____ The data

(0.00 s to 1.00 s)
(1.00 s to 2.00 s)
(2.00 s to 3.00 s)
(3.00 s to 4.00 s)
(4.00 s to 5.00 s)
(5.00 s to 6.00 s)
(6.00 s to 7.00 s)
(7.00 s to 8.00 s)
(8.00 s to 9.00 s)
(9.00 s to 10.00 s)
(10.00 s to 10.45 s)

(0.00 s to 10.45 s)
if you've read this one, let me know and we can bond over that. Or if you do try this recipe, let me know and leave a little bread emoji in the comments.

________
____ The data

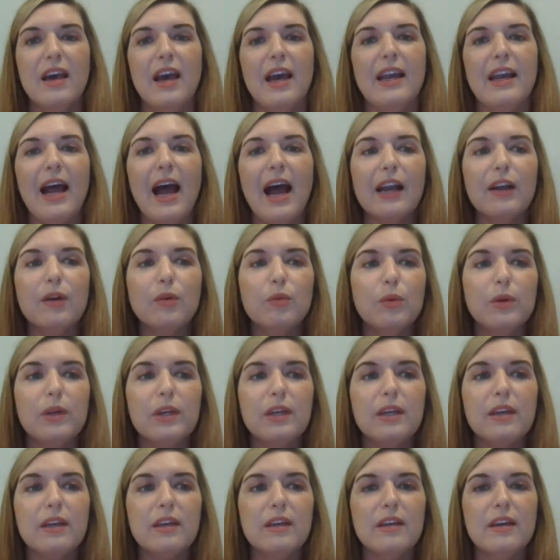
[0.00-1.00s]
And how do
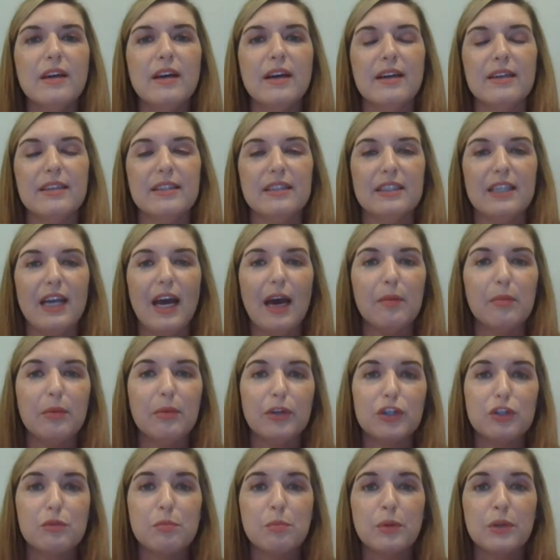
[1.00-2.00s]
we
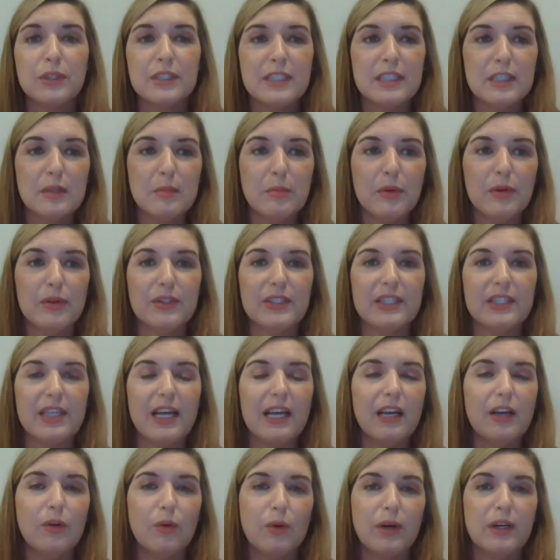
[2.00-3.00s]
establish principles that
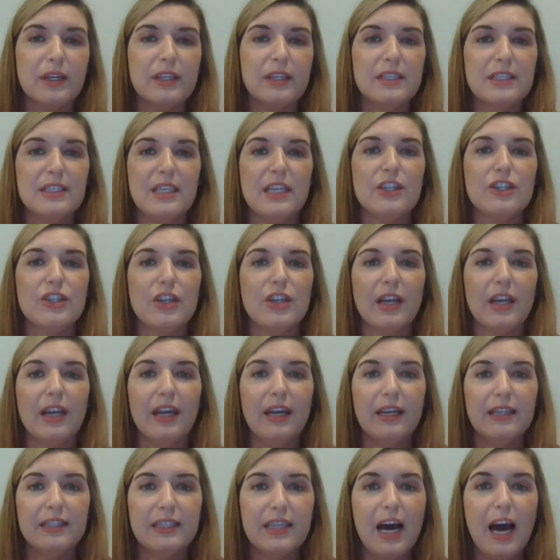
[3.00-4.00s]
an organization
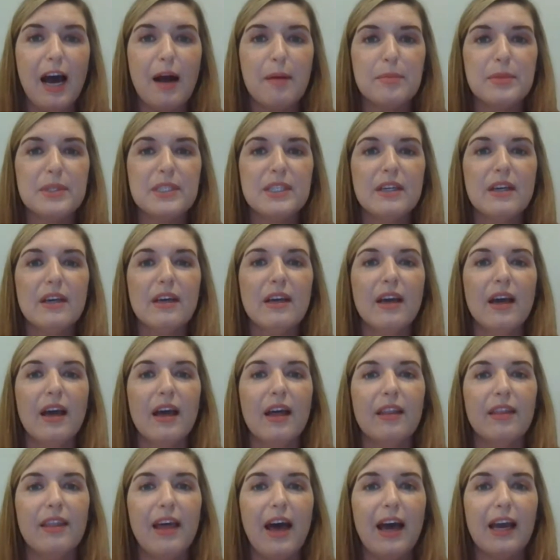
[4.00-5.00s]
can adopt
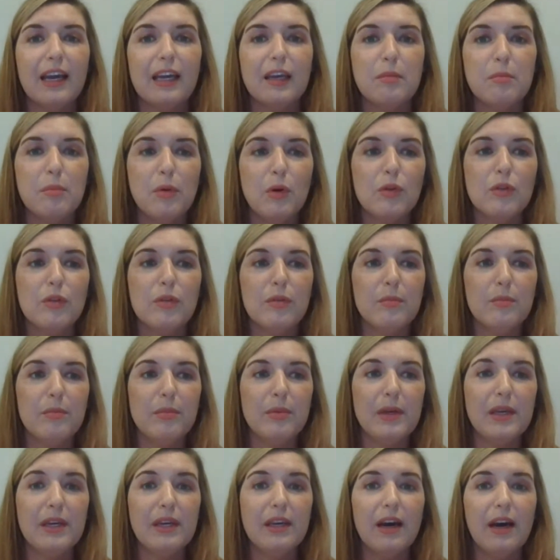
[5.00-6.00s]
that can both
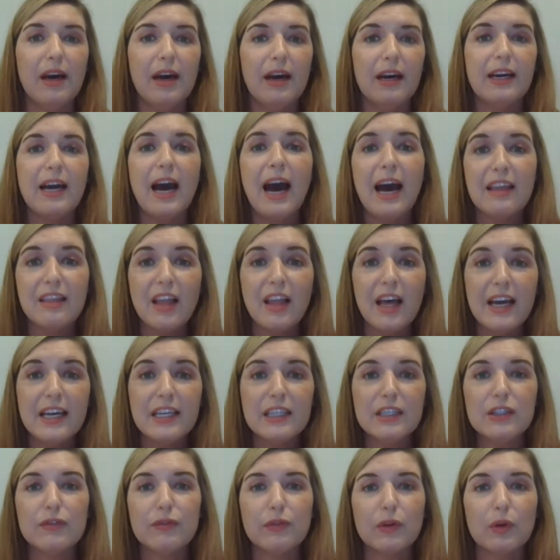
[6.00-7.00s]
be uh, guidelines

________

▸ Your instructions:
Copy the lines of the data above exactly as written, beginning with the line containing "(5.00 s to 6.00 s)" and ending with the line containing "(10.00 s to 10.45 s)", and leave out all other lines.

▸ The answer:
(5.00 s to 6.00 s)
(6.00 s to 7.00 s)
(7.00 s to 8.00 s)
(8.00 s to 9.00 s)
(9.00 s to 10.00 s)
(10.00 s to 10.45 s)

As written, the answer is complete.